In article <MPG.2293b77914e2118e989704@[EMAIL PROTECTED]
>, mrc2323@[EMAIL PROTECTED]
says...
[ ... ]
> Okay, here's what I am trying to do:
> 1. I have a large file with names (in the form "last, first") and
> gender codes ('M'/'F') from which I want to parse the "first" name
> string and build a std::list (or some other container type) of all
> unique (first) names and genders.
> 2. I intend to use this information in a data entry application that
> checks the validity of a inputted first_name against this data
> collection. If there's a conflict (e.g. "SUE",'M', or "MARVIN",'F'), I
> want the application to pause and let the user decide if that's correct.
> 3. There are cases ("PAT", "CHRIS", etc.) where the name is valid,
> regardless of gender. Therefore, the std::list should contain multiple
> objects that have the same "search key" value (e.g. "CHRIS") but have
> different gender codes - 2 different objects with identical "find"
> values. I am struggling with (1) building the std::list and (2)
> searching it for all possible variations of name & gender.
> BTW, I appreciate the helpful response, Jerry...
First of all, I would _not_ use a linked list. Second, I'd use a single
entry for each first name, storing the number of males and number of
females with that first name. I believe that should simplify your code
quite a bit.

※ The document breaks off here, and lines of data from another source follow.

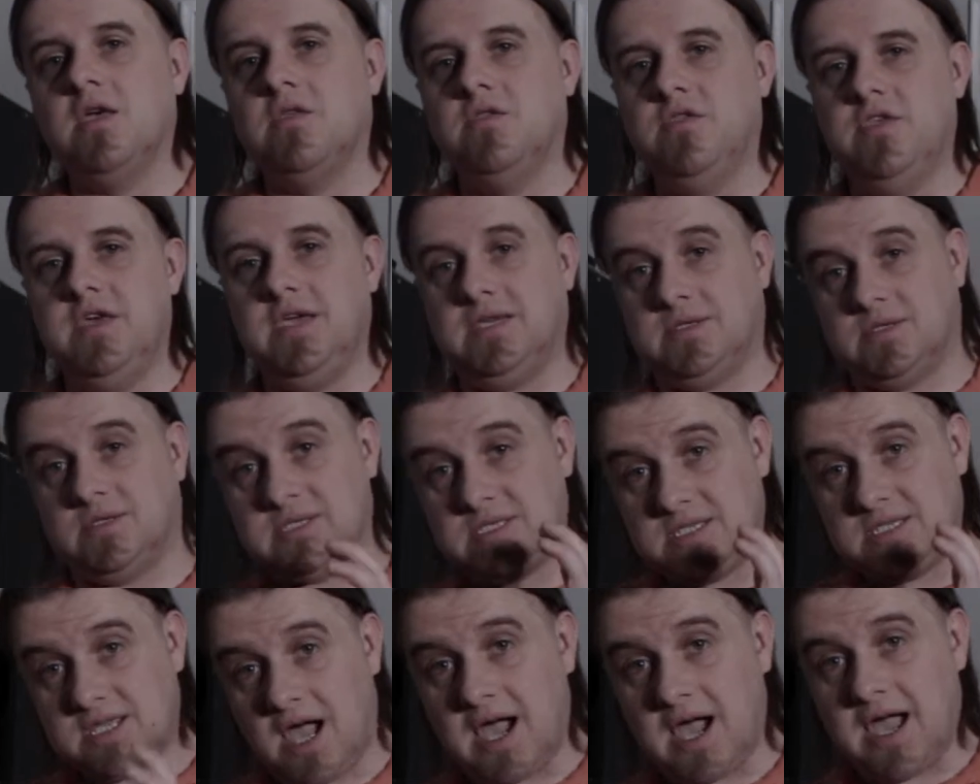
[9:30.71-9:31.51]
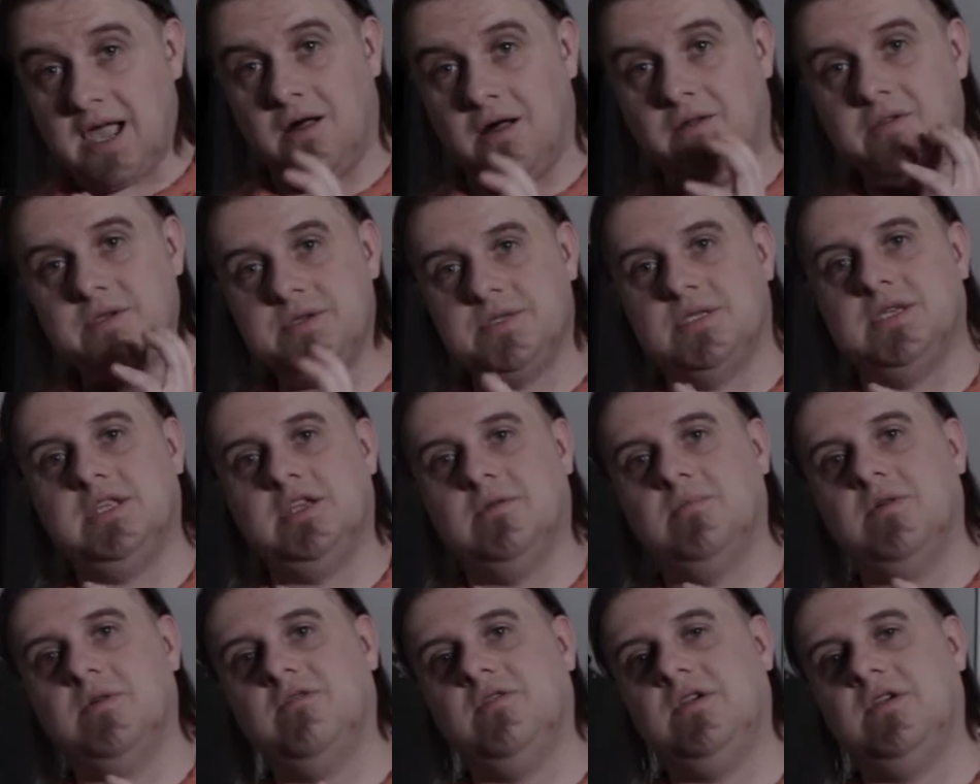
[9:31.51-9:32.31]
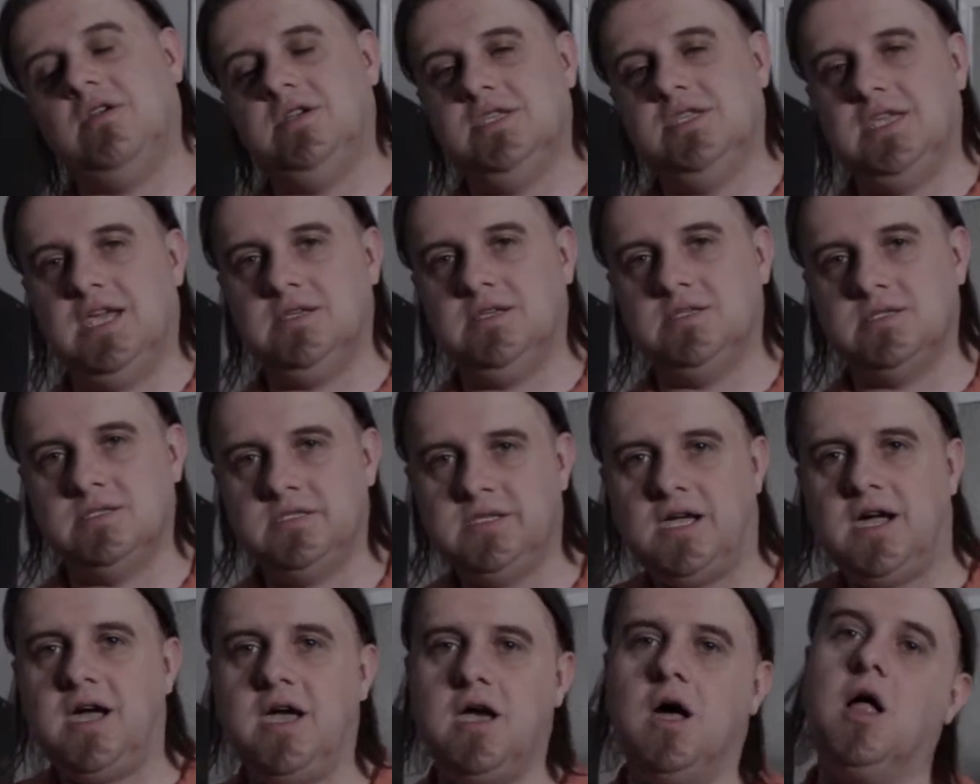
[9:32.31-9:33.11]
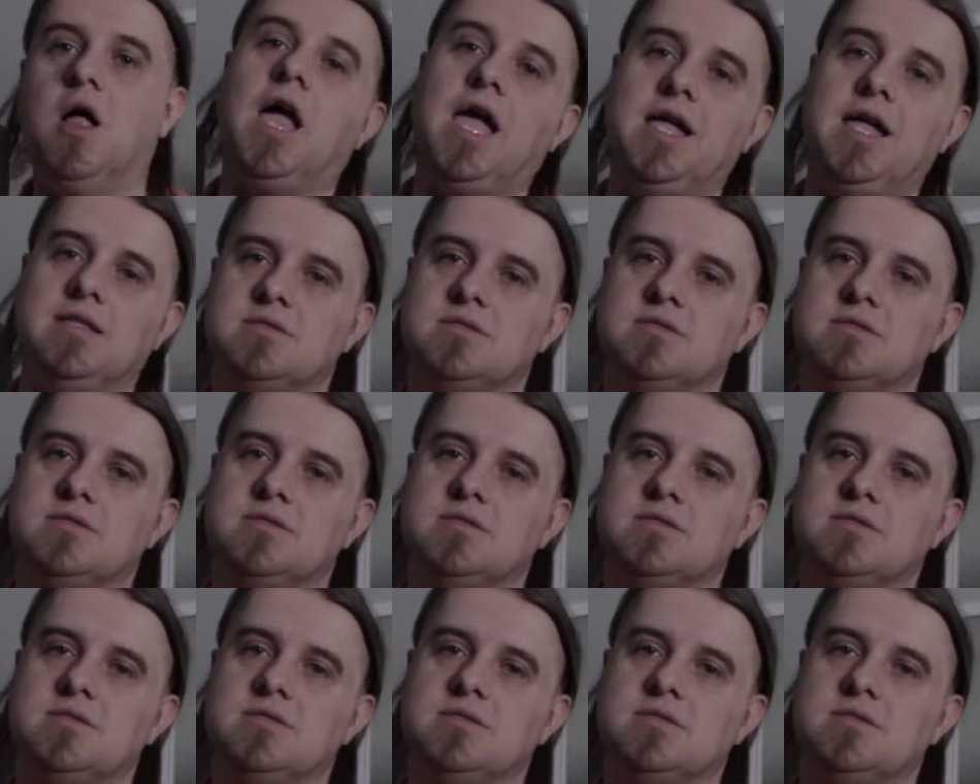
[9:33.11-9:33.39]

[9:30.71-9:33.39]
this style, the cinema verite style,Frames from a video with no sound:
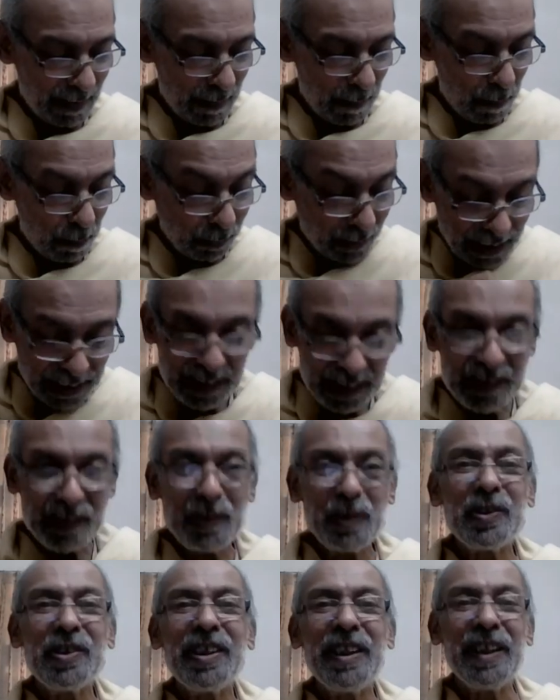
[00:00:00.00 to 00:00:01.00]
That is to
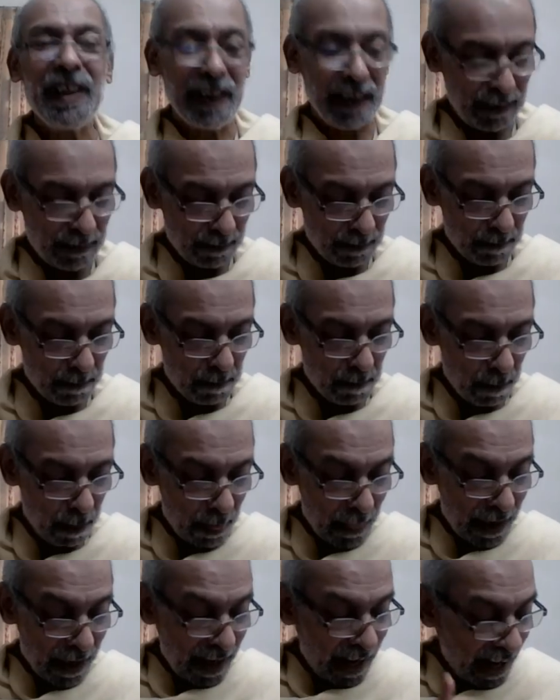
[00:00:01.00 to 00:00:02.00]
say,
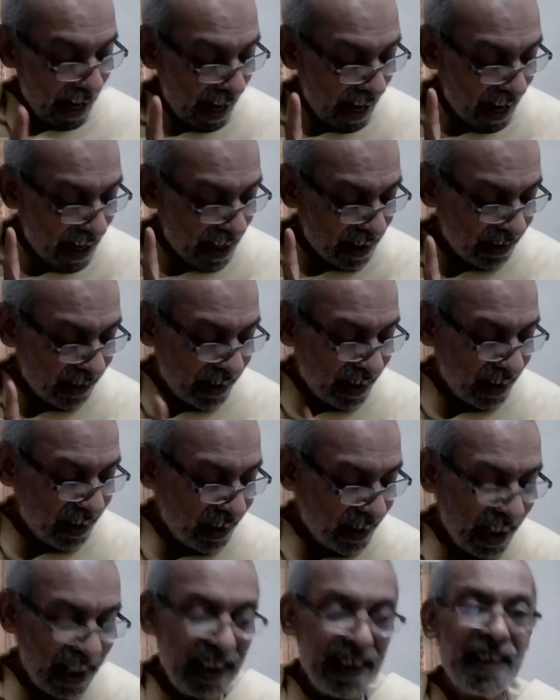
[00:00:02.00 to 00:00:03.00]
as
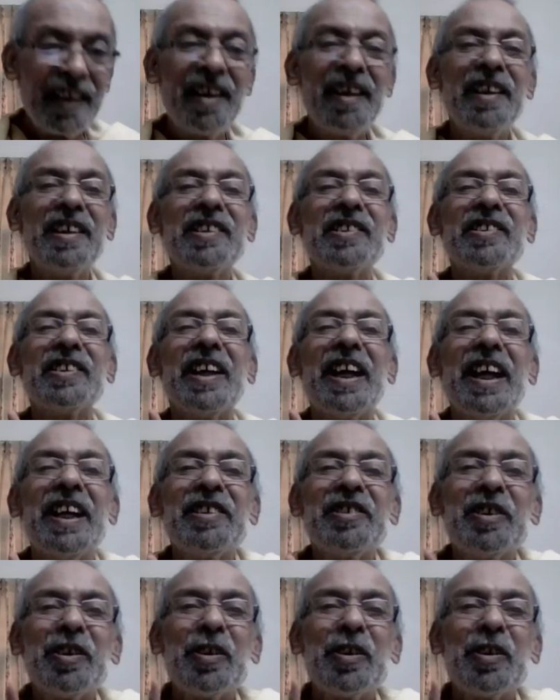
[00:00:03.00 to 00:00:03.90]
desireless as a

Personally, I'd write the code something like this:
// Warning: all code in the post is UNTESTED!
// data is it's read from the file:
struct person {
std::string fname;
std::string lname;
char gender;
};
// read the data from the file:
std::istream &operator>>(std::istream &is, person &p) {
// assumes file is of form: last_name ',' first_name ',' gender '\n'
is.getline(p.lname, ',');
is.getline(p.fname, ',');
is >> p.gender;
if (is.peek() != '\n')
is.setstate(std::ios::failbit);
return is;
}
enum gender { MALE, FEMALE };
// holds the data we care about:
struct name_use {
std::string first_name;
long f_use;
long m_use;
name_use(std::string name, gender g) :
first_name(name), f_use(0), m_use(0)
{
if (g==MALE)
++m_use;
else
++f_use;
}
bool operator<(name_use &other) {
return first_name < other.first_name;
}
};
std::set<name_use> names;
std::ifstream input("myfile.hst");
person temp;
while (input>>temp) {
gender g = temp.gender == 'M' ? MALE : FEMALE;
name_use nu(temp.fname, gender);
std::set<name_use>::iterator it = names.find(nu);
if (it != names.end()) {
// name found -- increment appropriate count
if (gender == MALE)
++it->m_use;
else
++it->f_use;
}
else { // name not present yet
names.insert(nu);
}
To put this to use, you'd set a threshold, and check whether the value
was below that threshold:
const double threshold = 0.05;
person p;
get_data(input, p);
std::set<name_use>::iterator n = names.find(person.fname);
if ((n == names.end())
// maybe a typo?
warn("Please verify name");
else {
double percent_male = double(n->m_use)/(n->f_use+n->m_use);
double percent_female = 1.0 - percent_male;
if (p.gender == 'M' && (percent_male < threshold))
warn("Please verify gender");
else if (p.gender == 'F' && (percent_female < threshold))
warn("Please verify gender");
}
There are, of course, a number of alternatives, such as using an
std::map, with the first name as the key and the usages as the
associated data. This might be a tad cleaner in places, but I doubt the
difference would be particularly major.
--
Later,
Jerry.
The universe is a figment of its own imagination.


|